Work request: Return exactly, please, the line that contains "[8:13.23-8:14.23]" and every line after it through the end of the material that follows, leaving pictures aside.

*** Opening Data records ***

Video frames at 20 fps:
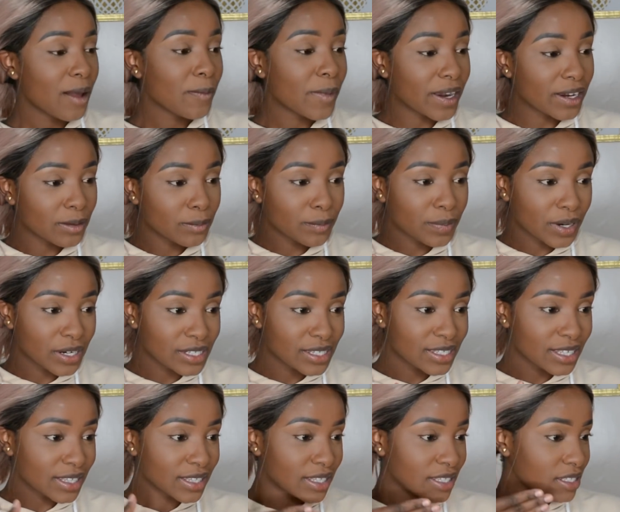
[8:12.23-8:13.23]
But in
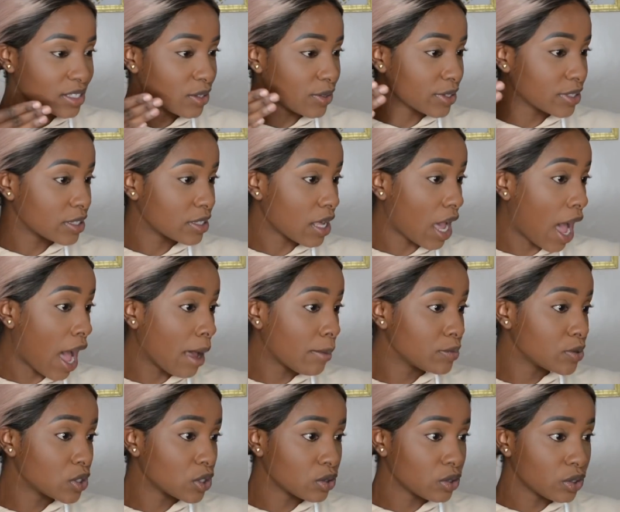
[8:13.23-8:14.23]
person, this looks
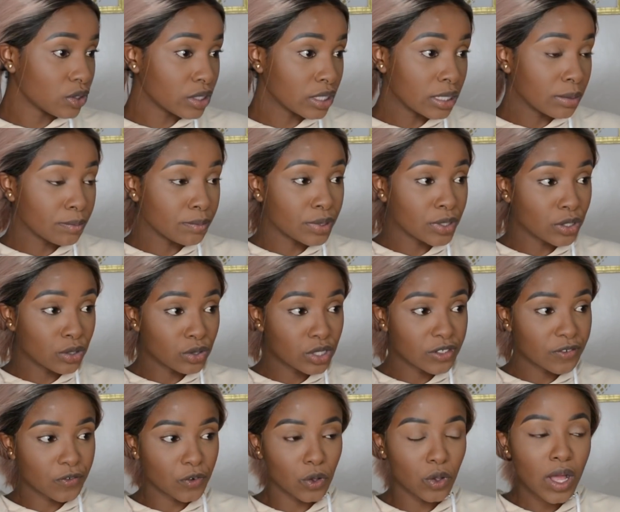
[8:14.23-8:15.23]
absolutely
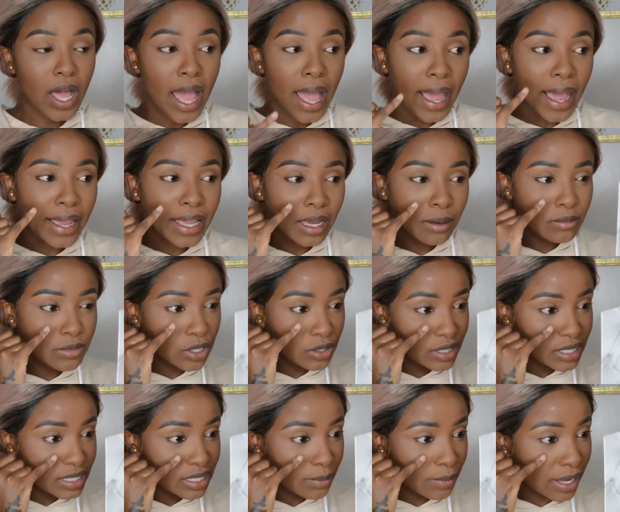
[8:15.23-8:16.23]
beautiful. I am
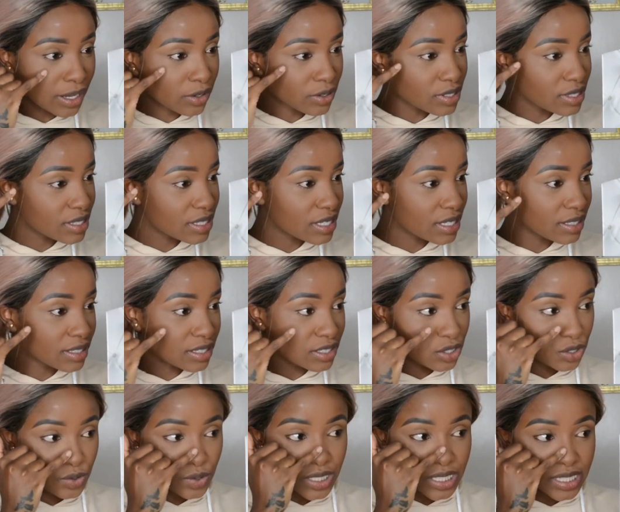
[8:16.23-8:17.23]
noticing my concealer
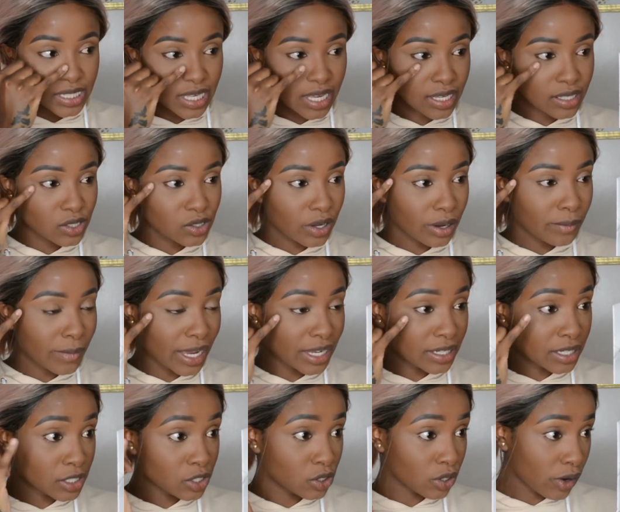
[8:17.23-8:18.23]
is creasing, so I
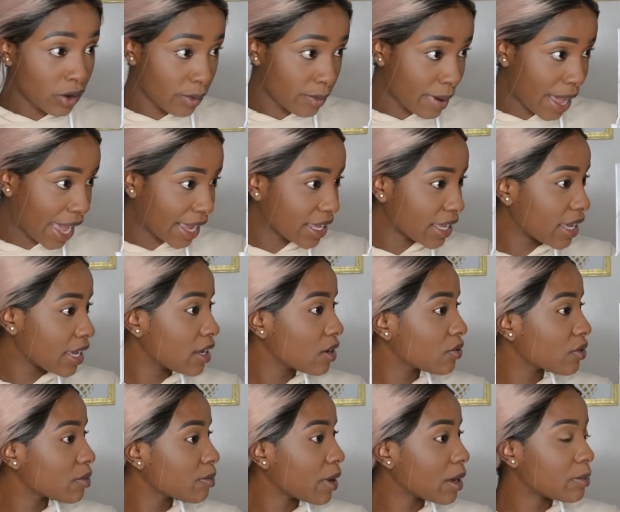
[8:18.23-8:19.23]
might need to go back
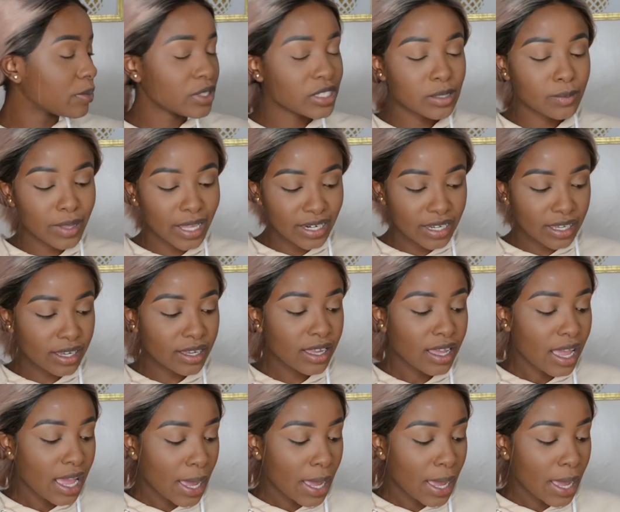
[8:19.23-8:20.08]
in with my beauty blender.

*** Closing Data records ***

Response:
[8:13.23-8:14.23]
person, this looks
[8:14.23-8:15.23]
absolutely
[8:15.23-8:16.23]
beautiful. I am
[8:16.23-8:17.23]
noticing my concealer
[8:17.23-8:18.23]
is creasing, so I
[8:18.23-8:19.23]
might need to go back
[8:19.23-8:20.08]
in with my beauty blender.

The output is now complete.